→ Exercise brief:
Entries below include pictures. Output exactly the lines from the one with "[1:31.02-1:32.02]" down to the one with "[1:26.02-1:36.97]", both ends included, and leave the pictures out.

[Saved data entries]
#####

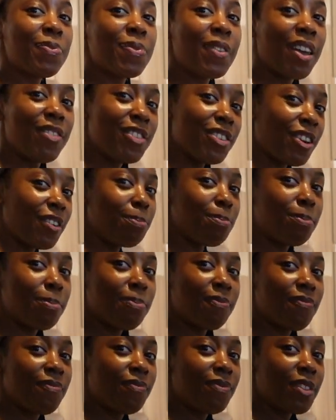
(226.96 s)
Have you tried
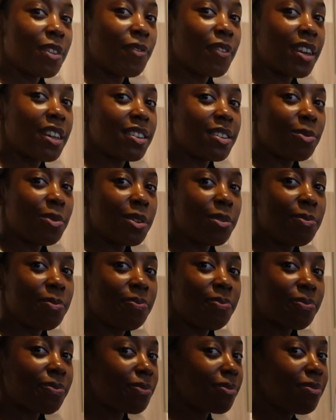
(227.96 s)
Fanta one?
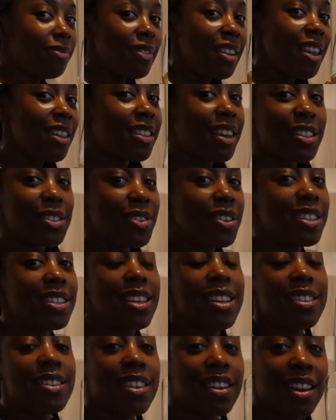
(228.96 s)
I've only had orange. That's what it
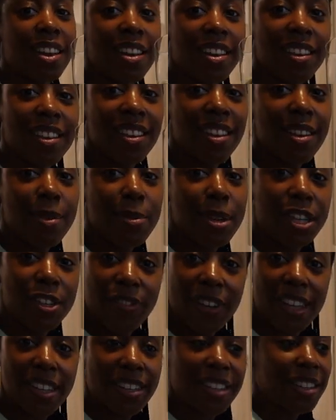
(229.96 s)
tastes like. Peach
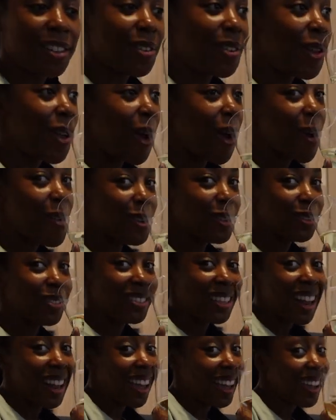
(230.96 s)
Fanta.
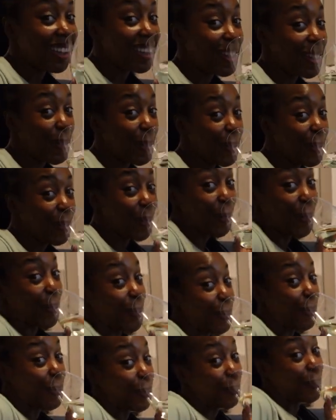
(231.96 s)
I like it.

#####

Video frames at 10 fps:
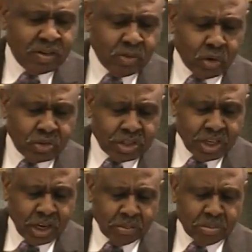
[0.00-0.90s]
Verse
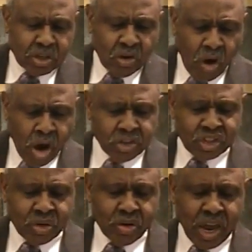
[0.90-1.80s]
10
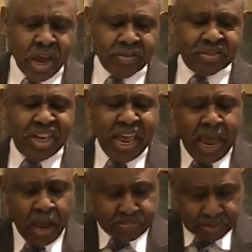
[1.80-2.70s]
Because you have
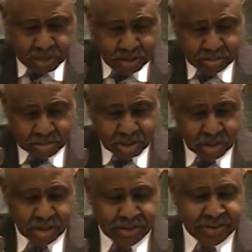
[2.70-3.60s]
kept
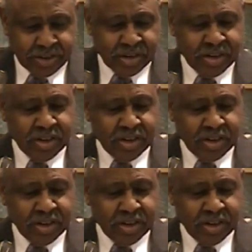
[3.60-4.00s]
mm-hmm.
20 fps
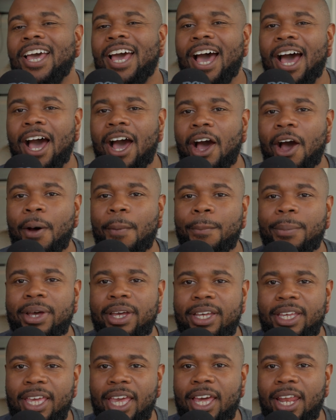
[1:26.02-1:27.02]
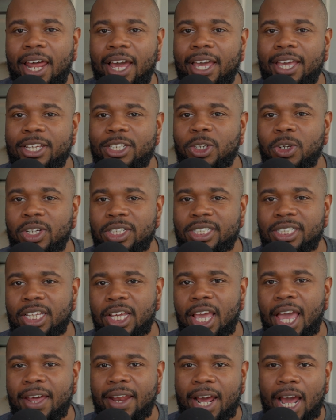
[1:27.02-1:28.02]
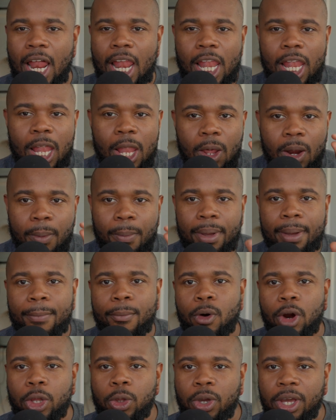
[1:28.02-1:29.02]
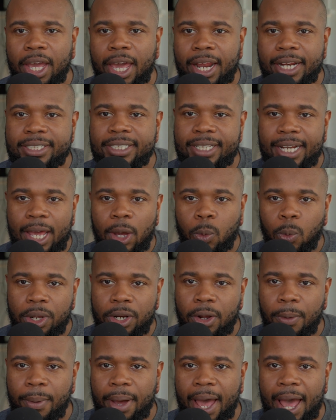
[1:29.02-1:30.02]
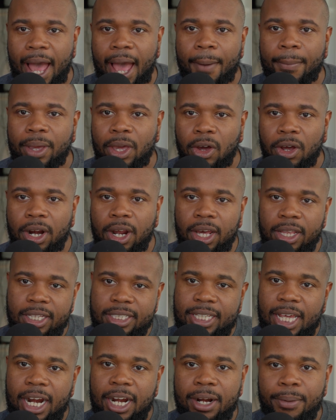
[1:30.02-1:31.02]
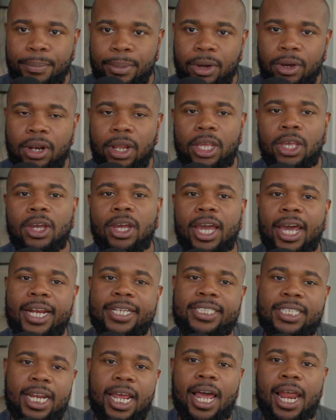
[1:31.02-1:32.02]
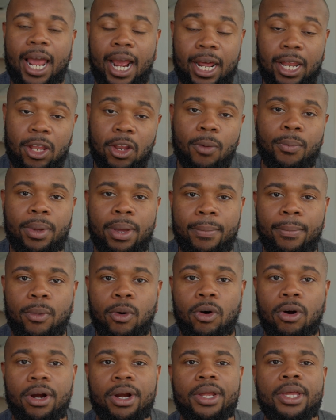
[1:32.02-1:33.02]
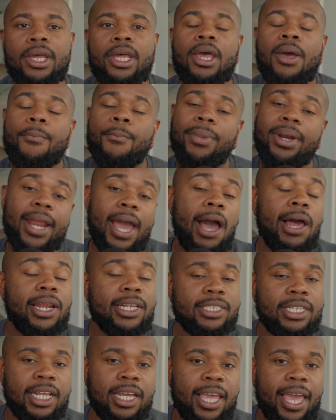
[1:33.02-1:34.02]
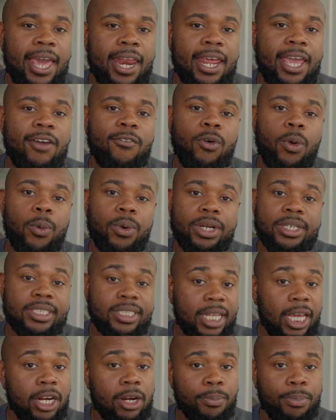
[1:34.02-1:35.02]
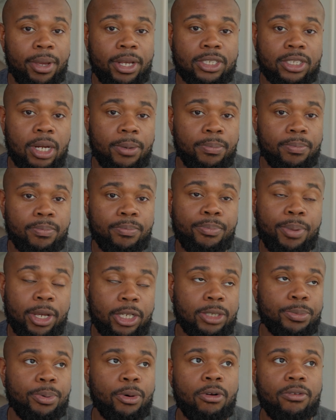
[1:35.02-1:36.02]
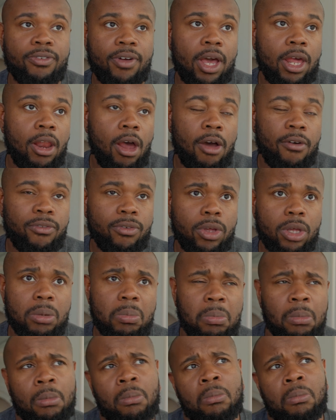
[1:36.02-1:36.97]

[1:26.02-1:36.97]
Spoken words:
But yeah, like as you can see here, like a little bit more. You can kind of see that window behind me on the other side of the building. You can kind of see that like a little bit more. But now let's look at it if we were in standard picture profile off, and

#####

→ Exercise answer:
[1:31.02-1:32.02]
[1:32.02-1:33.02]
[1:33.02-1:34.02]
[1:34.02-1:35.02]
[1:35.02-1:36.02]
[1:36.02-1:36.97]

[1:26.02-1:36.97]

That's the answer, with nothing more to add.